Could you retype every line below exactly, omitting the images?

──────── SOURCE MATERIAL

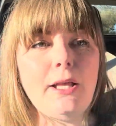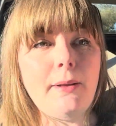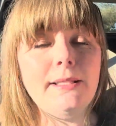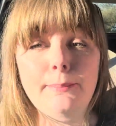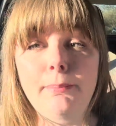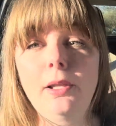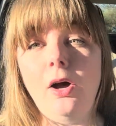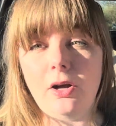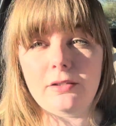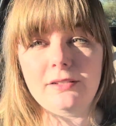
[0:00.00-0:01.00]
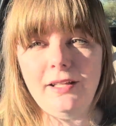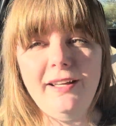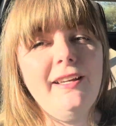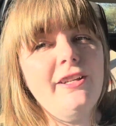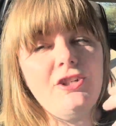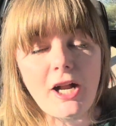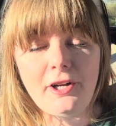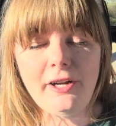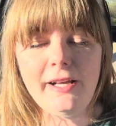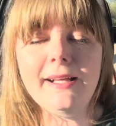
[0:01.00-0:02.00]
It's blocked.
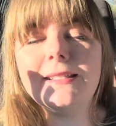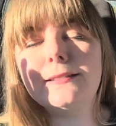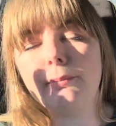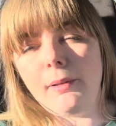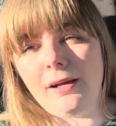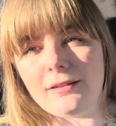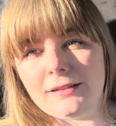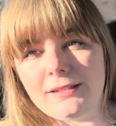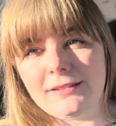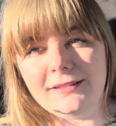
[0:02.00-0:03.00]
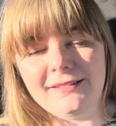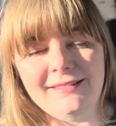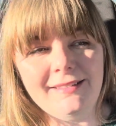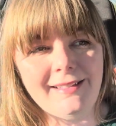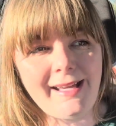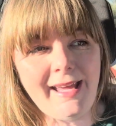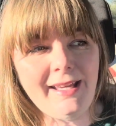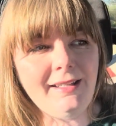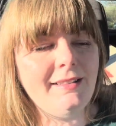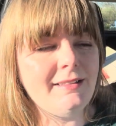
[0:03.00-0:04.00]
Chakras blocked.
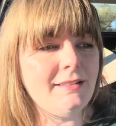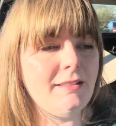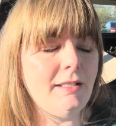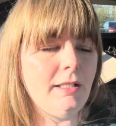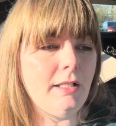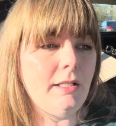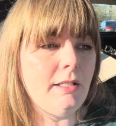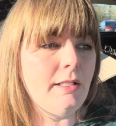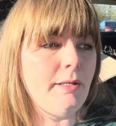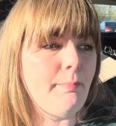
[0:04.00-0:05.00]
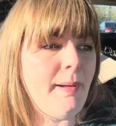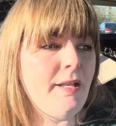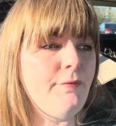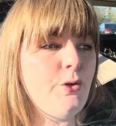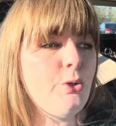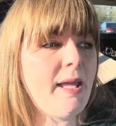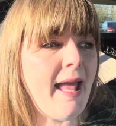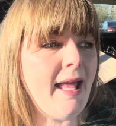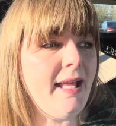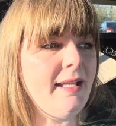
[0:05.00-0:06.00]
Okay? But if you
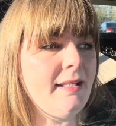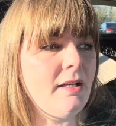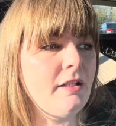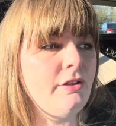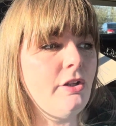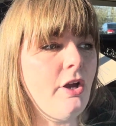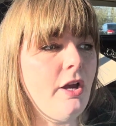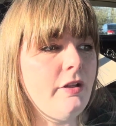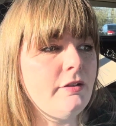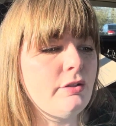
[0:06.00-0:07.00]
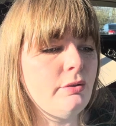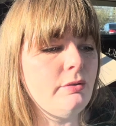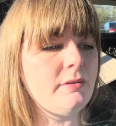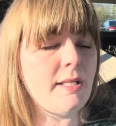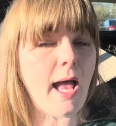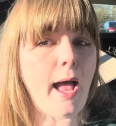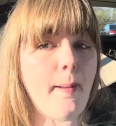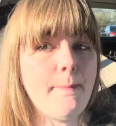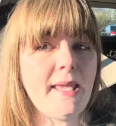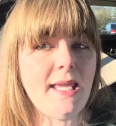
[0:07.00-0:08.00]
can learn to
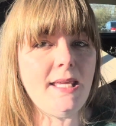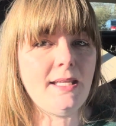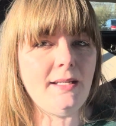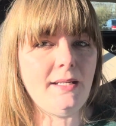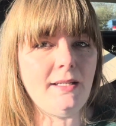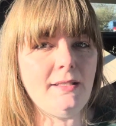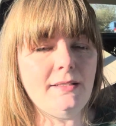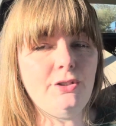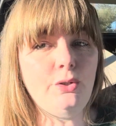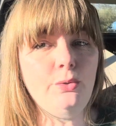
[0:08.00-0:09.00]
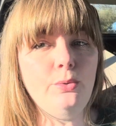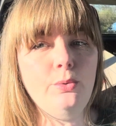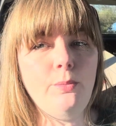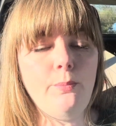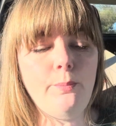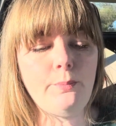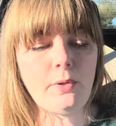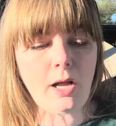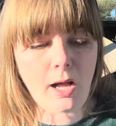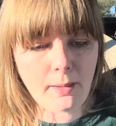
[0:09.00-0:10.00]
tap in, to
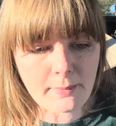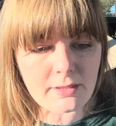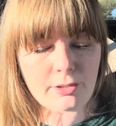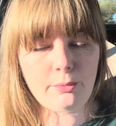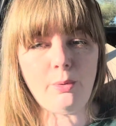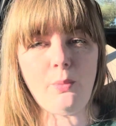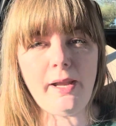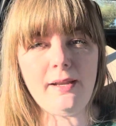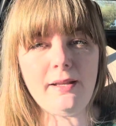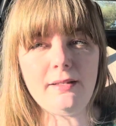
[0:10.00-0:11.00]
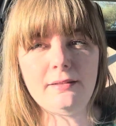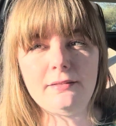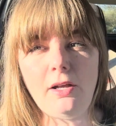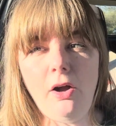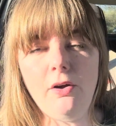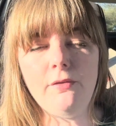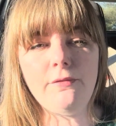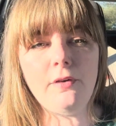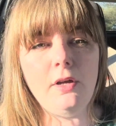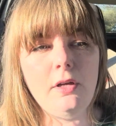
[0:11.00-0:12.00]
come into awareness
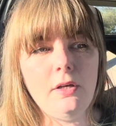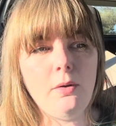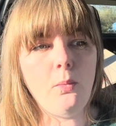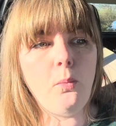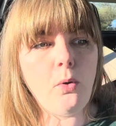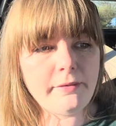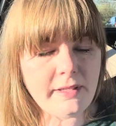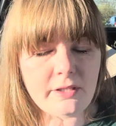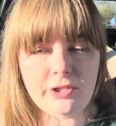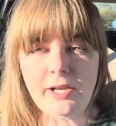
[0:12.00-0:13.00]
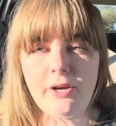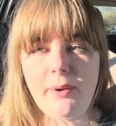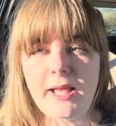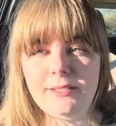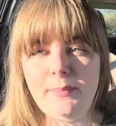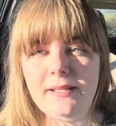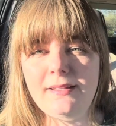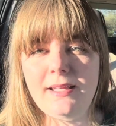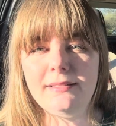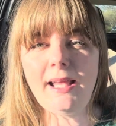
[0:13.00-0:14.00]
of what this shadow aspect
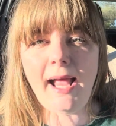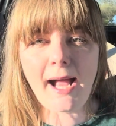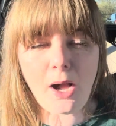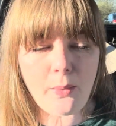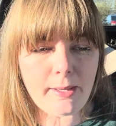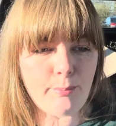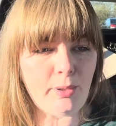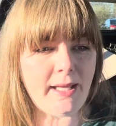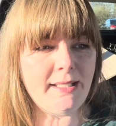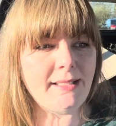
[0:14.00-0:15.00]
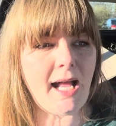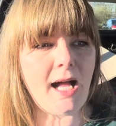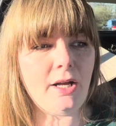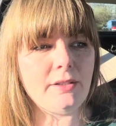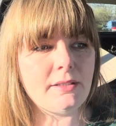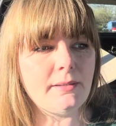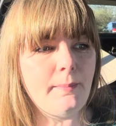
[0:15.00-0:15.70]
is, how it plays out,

────────────────

◆ OUTPUT ◆
[0:00.00-0:01.00]
[0:01.00-0:02.00]
It's blocked.
[0:02.00-0:03.00]
[0:03.00-0:04.00]
Chakras blocked.
[0:04.00-0:05.00]
[0:05.00-0:06.00]
Okay? But if you
[0:06.00-0:07.00]
[0:07.00-0:08.00]
can learn to
[0:08.00-0:09.00]
[0:09.00-0:10.00]
tap in, to
[0:10.00-0:11.00]
[0:11.00-0:12.00]
come into awareness
[0:12.00-0:13.00]
[0:13.00-0:14.00]
of what this shadow aspect
[0:14.00-0:15.00]
[0:15.00-0:15.70]
is, how it plays out,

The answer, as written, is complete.